Cooper acknowledged that the character of Rupert Campbell-Black was inspired by: the 11th Duke of Beaufort; Andrew Parker Bowles, the former husband of Queen Camilla; and the 21st Earl of Suffolk. Each of the books includes a character list prior to the main text. These lists have been described by Tamara Atkin as a "gateway to Cooper's over-sexed landscape of horse-riding toffs" but having the additional function of familiarity for the reader throughout the series.

==Characters==

- Rupert Campbell-Black
- Agatha 'Taggie' Campbell-Black, née O'Hara
- Marcus Campbell-Black
- Tabitha Campbell-Black
- Basil Baddingham
- Billy Lloyd-Foxe
- Janie Lloyd-Foxe
- Declan O'Hara
- Cameron Cook
- Tony Baddingham
- Ricky France-Lynch
- Chessie France-Lynch (later Chessie Alderton)
- Daisy McLeod
- Perdita McLeod
- Bart Alderton
- Luke Alderton
- Lysander Hawkley
- Flora Seymour
- Roberto Rannaldini
- Hermione Harefield
- Cosmo Rannaldini
- Anthea Belvedon
- Dora Belvedon
- Helen Hawkley, née McCauley (formerly Campbell-Black, Gordon, Rannaldini)
- Etta Bancroft
- Amber Lloyd-Foxe
- Valent Edwards

== Rutshire Chronicles books ==

1. Riders (1986)
2. Rivals (1988; also Players in the USA)
3. Polo (1991)
4. The Man Who Made Husbands Jealous (1993)
5. Appassionata (1996)
6. Score! (1999)
7. Pandora (2002)
8. Wicked! (2006)
9. Jump! (2010)
10. Mount! (2016)
11. Tackle! (2023)

== Adaptations ==
Several books from the series have been adapted for television, the first was Riders which was aired as a miniseries, despite being shot as a television film, in 1993. Polo was due to be adapted as a TV miniseries by Anglia TV in the same year. In 1997, The Man Who Made Husbands Jealous was adapted as a TV miniseries for ITV, by Anglia Television. In 2016 the production company Filmwave acquired the rights to the novel, alongside those of nine other Rutshire Chronicles. The company was behind the 2024 adaptation of Rivals. A second series of Rivals was commissioned in 2025.

== Reception ==
The series has influenced the real world in several ways. For example, Polo the novel brought the sport to a wider audience and attendance at matches increased. Horses feature to a greater or lesser extent in the majority of the series, most notably in Riders, Polo, The Man Who Made Husbands Jealous, Mount! and Jump!; this association has been linked with other novels that focus on desire, including The Nonesuch and Regency Buck.

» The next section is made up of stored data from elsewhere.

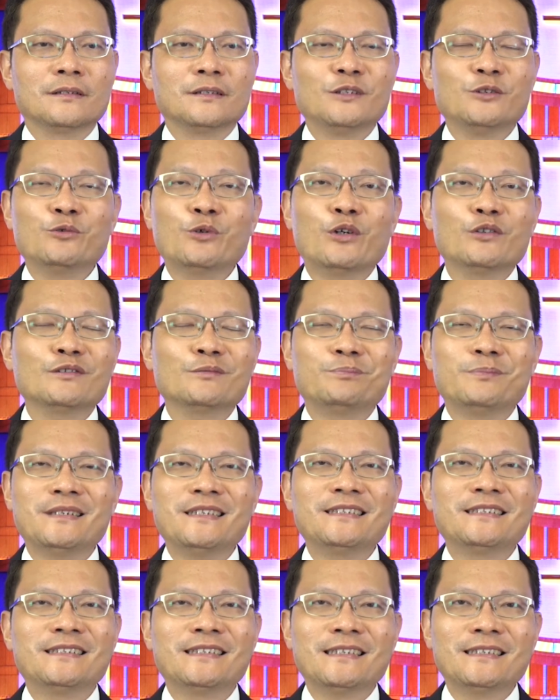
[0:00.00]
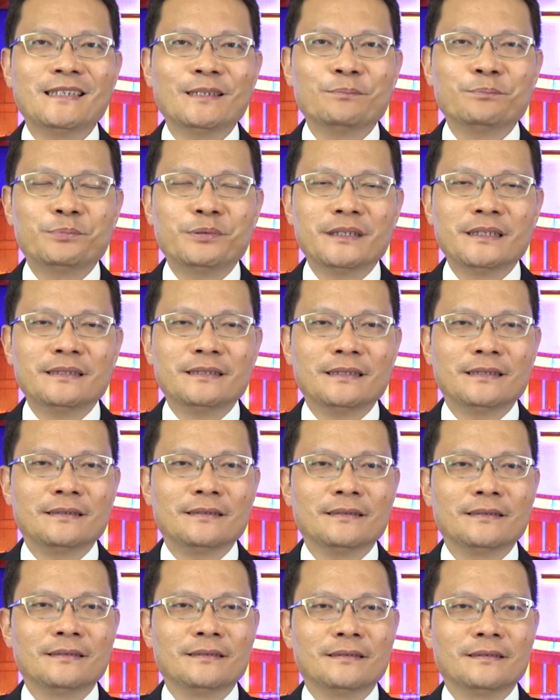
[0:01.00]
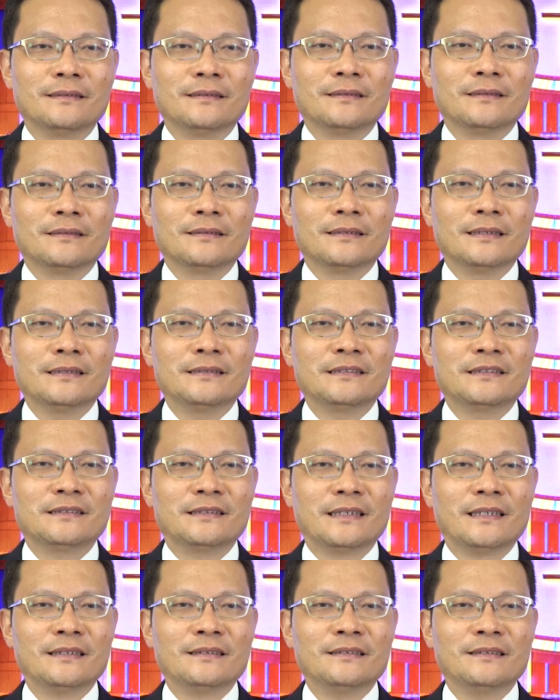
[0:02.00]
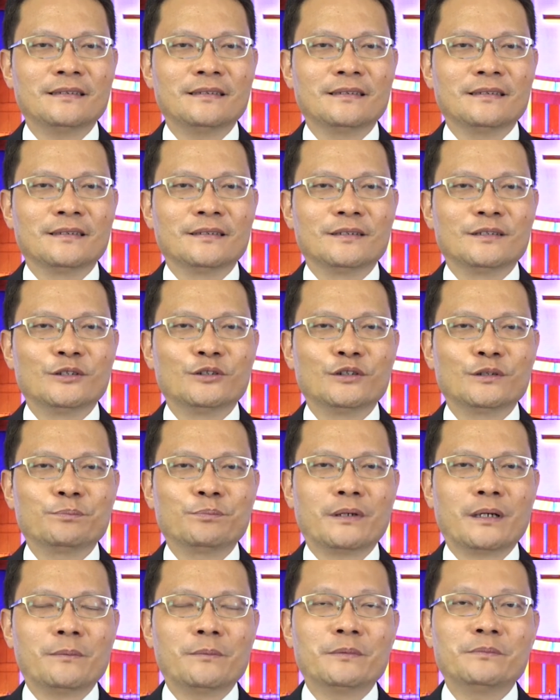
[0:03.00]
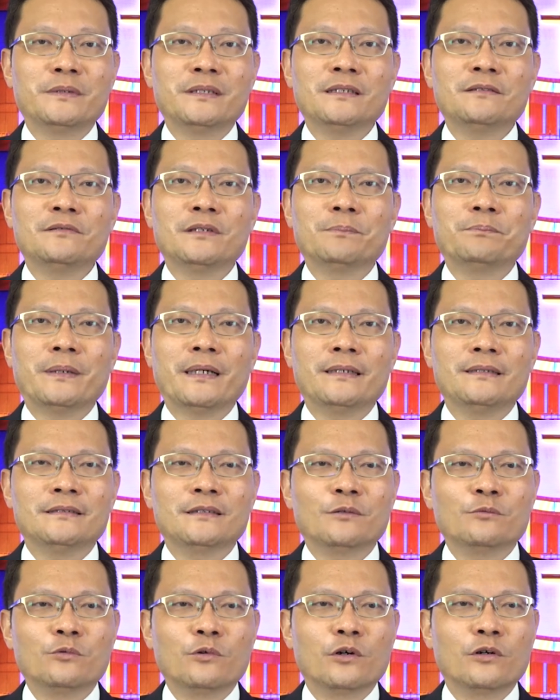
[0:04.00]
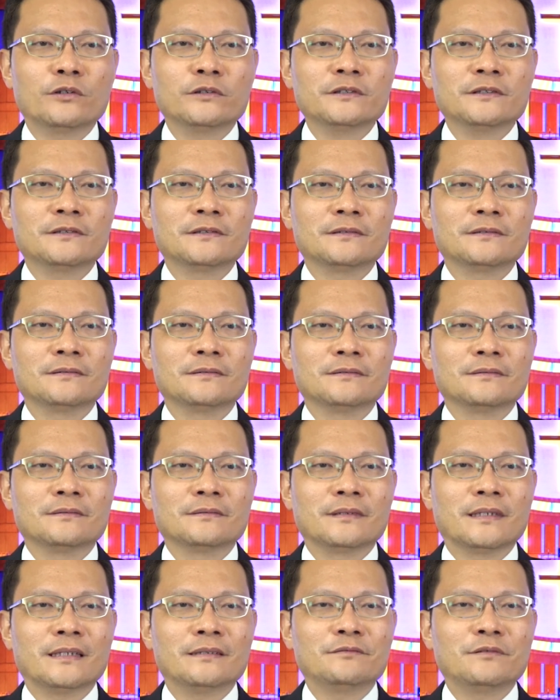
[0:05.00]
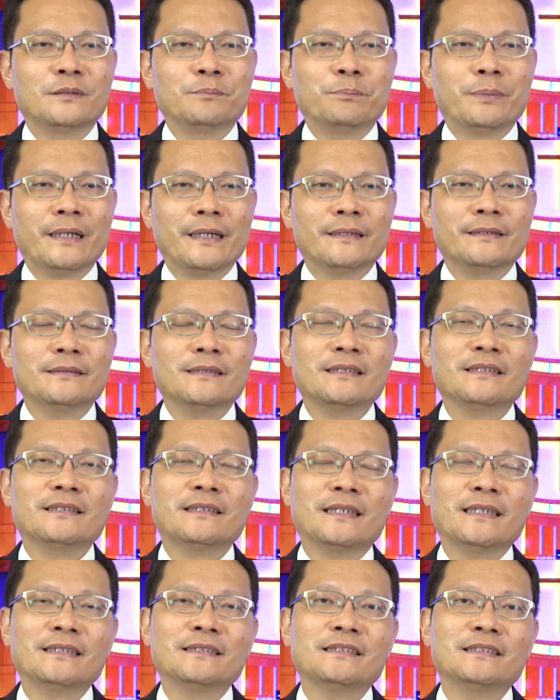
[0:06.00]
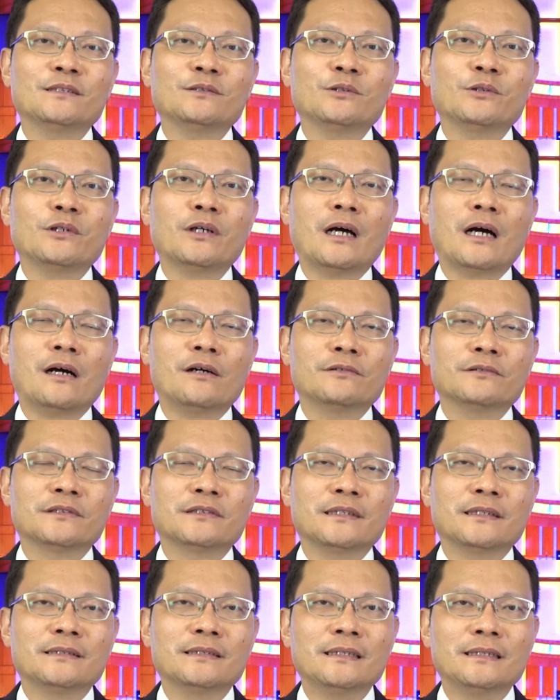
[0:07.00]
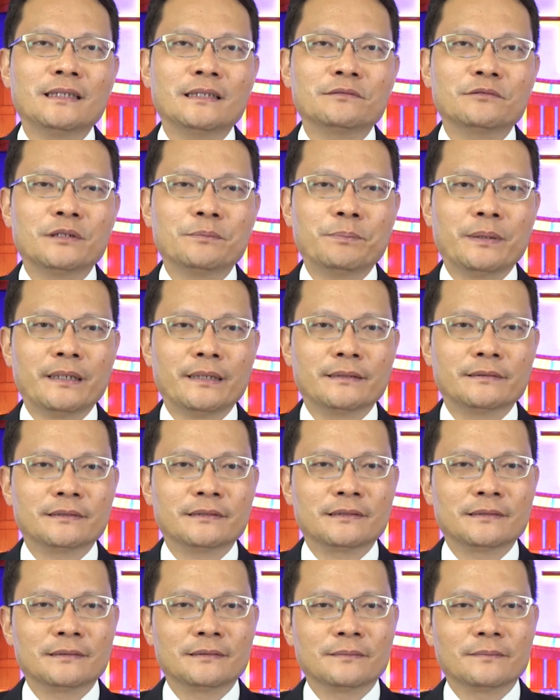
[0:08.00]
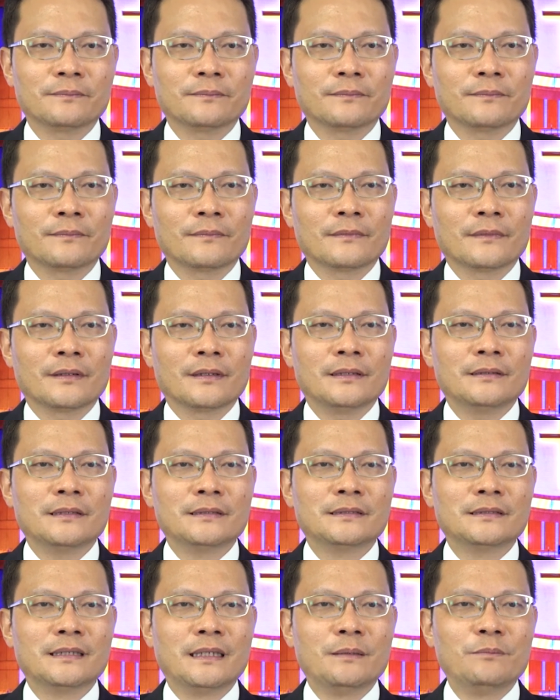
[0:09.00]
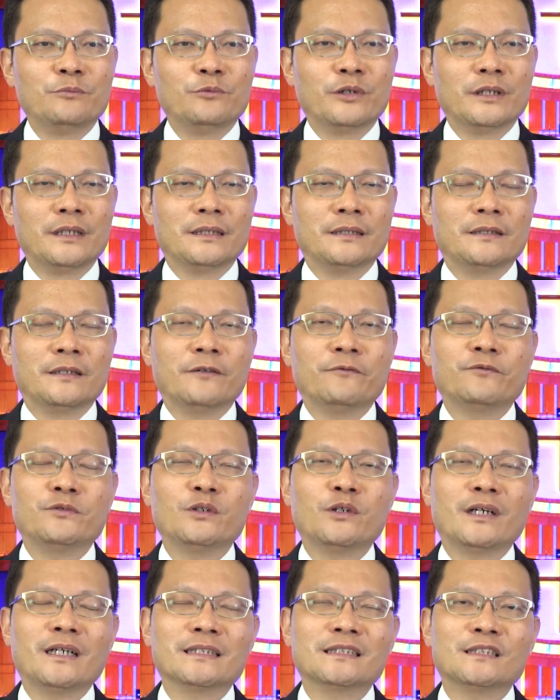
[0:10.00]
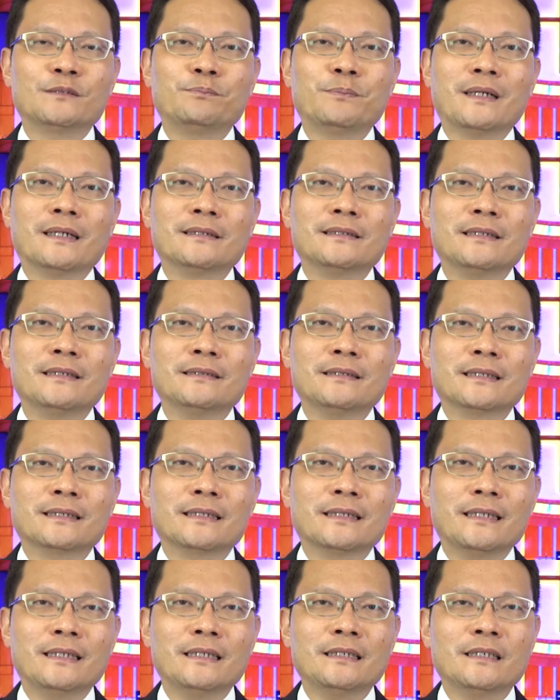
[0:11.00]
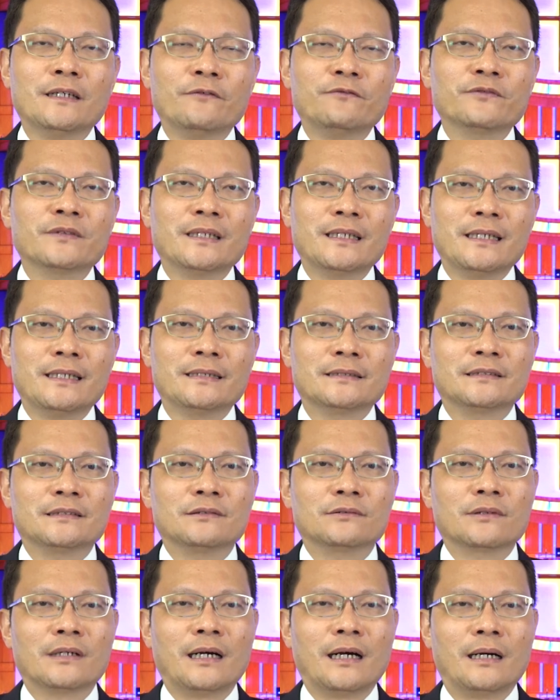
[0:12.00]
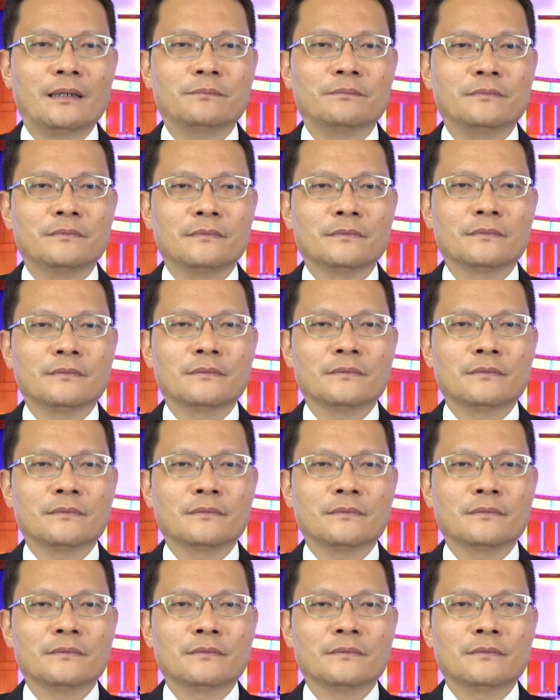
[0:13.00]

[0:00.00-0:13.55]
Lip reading: you won't be sitting pretty. Instead, you would probably repaint the walls and repair the things in your house that needed repairs. In the same way, if you are expecting the King of Kings to come,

Cooper's recent works, including Jump! received a variety of responses from critics, with Olivia Laing in The Guardian praising "her near-magical ability to conjure up a world and populate it with people for whom you feel a deep affection". Since the 2010s the series has been criticised for dated and problematic portrayals of race, homosexuality, gender roles and sexual consent. Her works have been described as "untouched by the #MeToo movement". In 2023 Rishi Sunak, then-prime minister of Britain, revealed that some of his favourite books were part of the series.